■ **Stored items**:
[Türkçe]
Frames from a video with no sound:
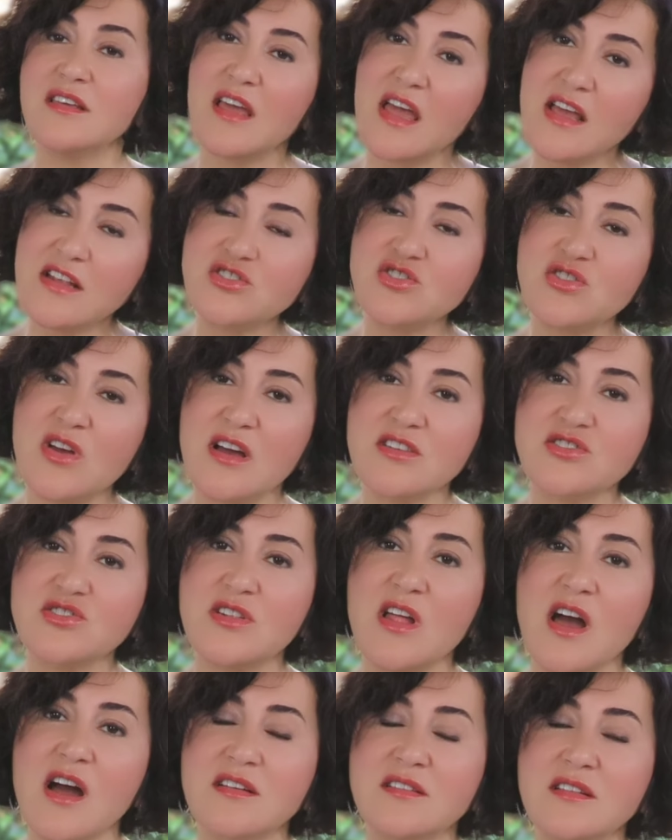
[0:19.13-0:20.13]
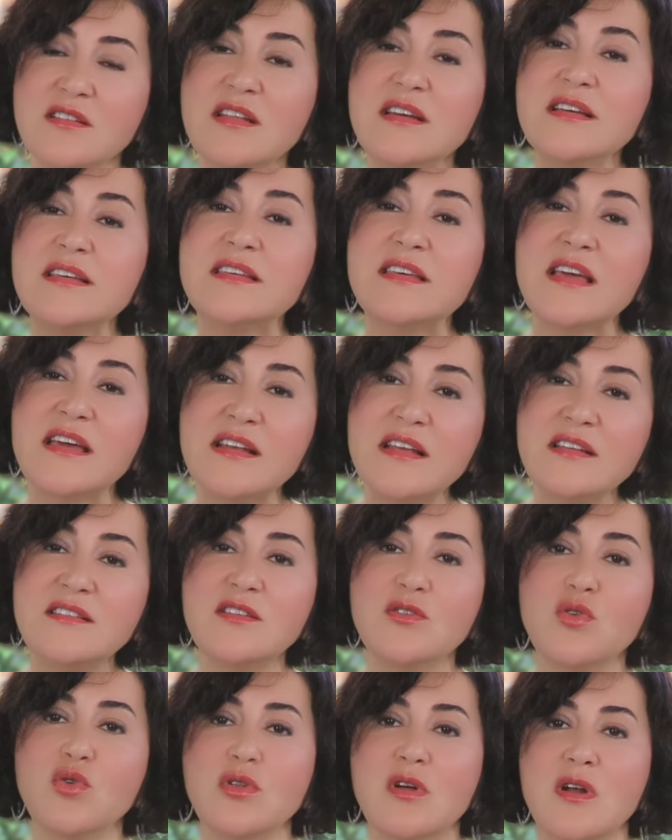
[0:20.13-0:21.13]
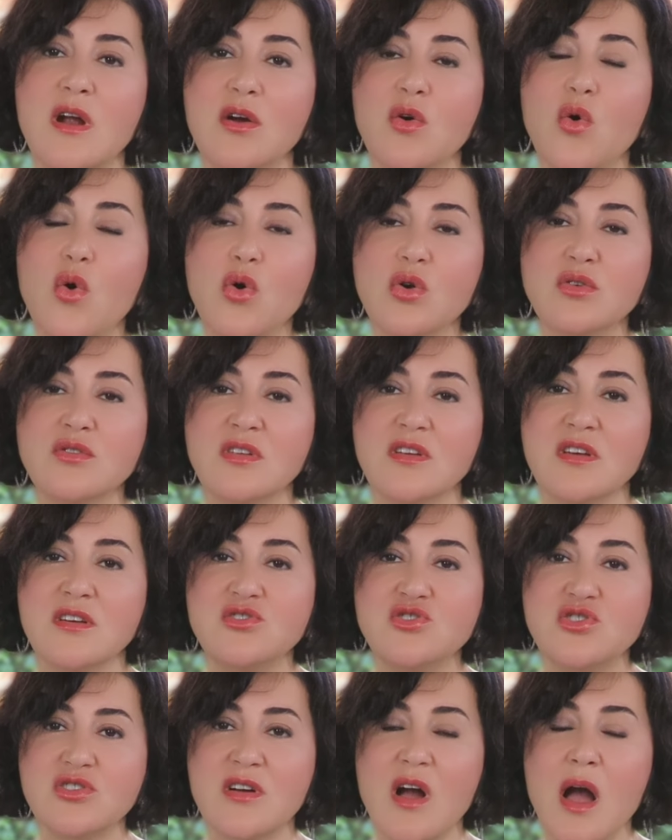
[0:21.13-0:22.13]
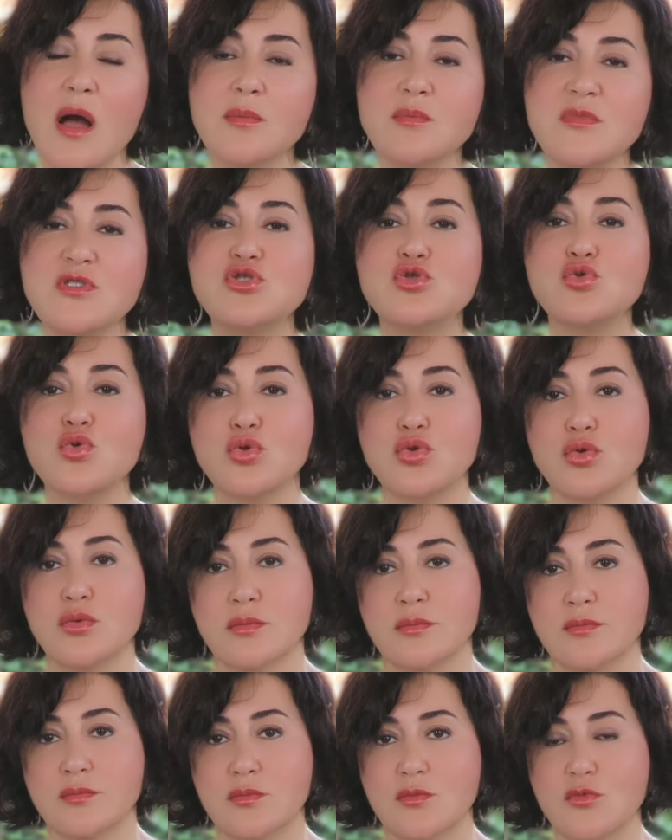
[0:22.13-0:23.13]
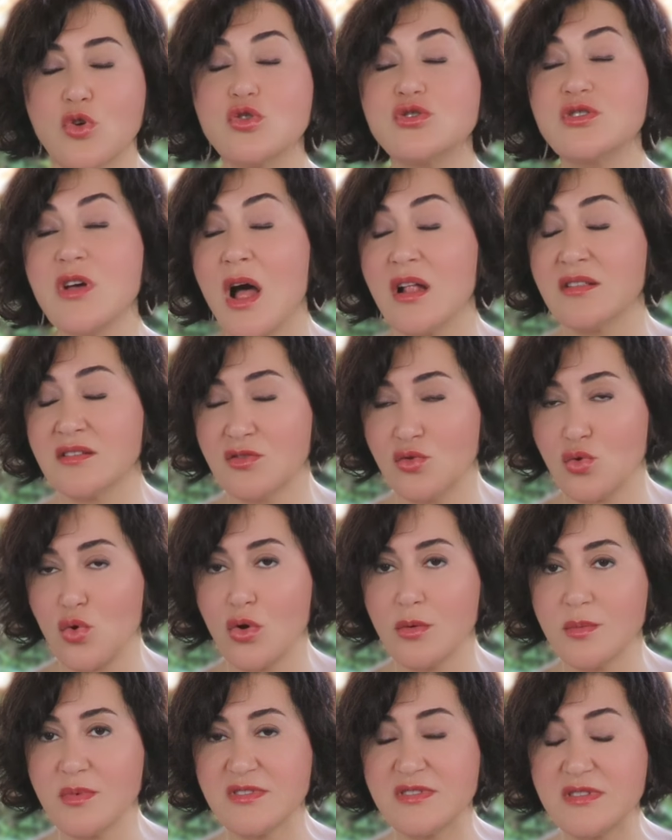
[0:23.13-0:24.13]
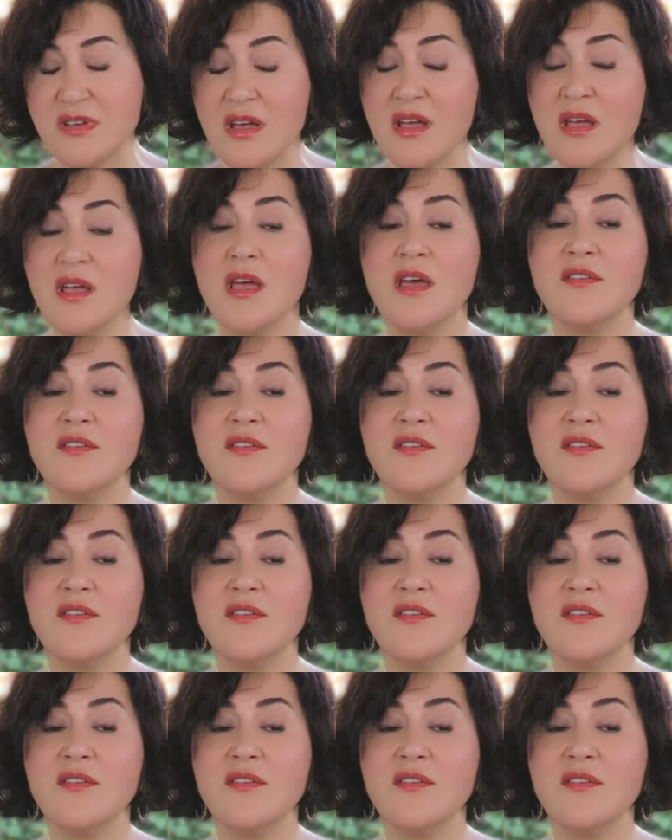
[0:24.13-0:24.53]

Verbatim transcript: genç yaşlarda da genetik olarak ortaya çıkan bir sorun gözaltı torbası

■ **PROBLEM REQUIREMENTS**: Output every record above exactly, leaving out the pictures.

■ **TASK RESPONSE**:
[Türkçe]
Frames from a video with no sound:
[0:19.13-0:20.13]
[0:20.13-0:21.13]
[0:21.13-0:22.13]
[0:22.13-0:23.13]
[0:23.13-0:24.13]
[0:24.13-0:24.53]

Verbatim transcript: genç yaşlarda da genetik olarak ortaya çıkan bir sorun gözaltı torbası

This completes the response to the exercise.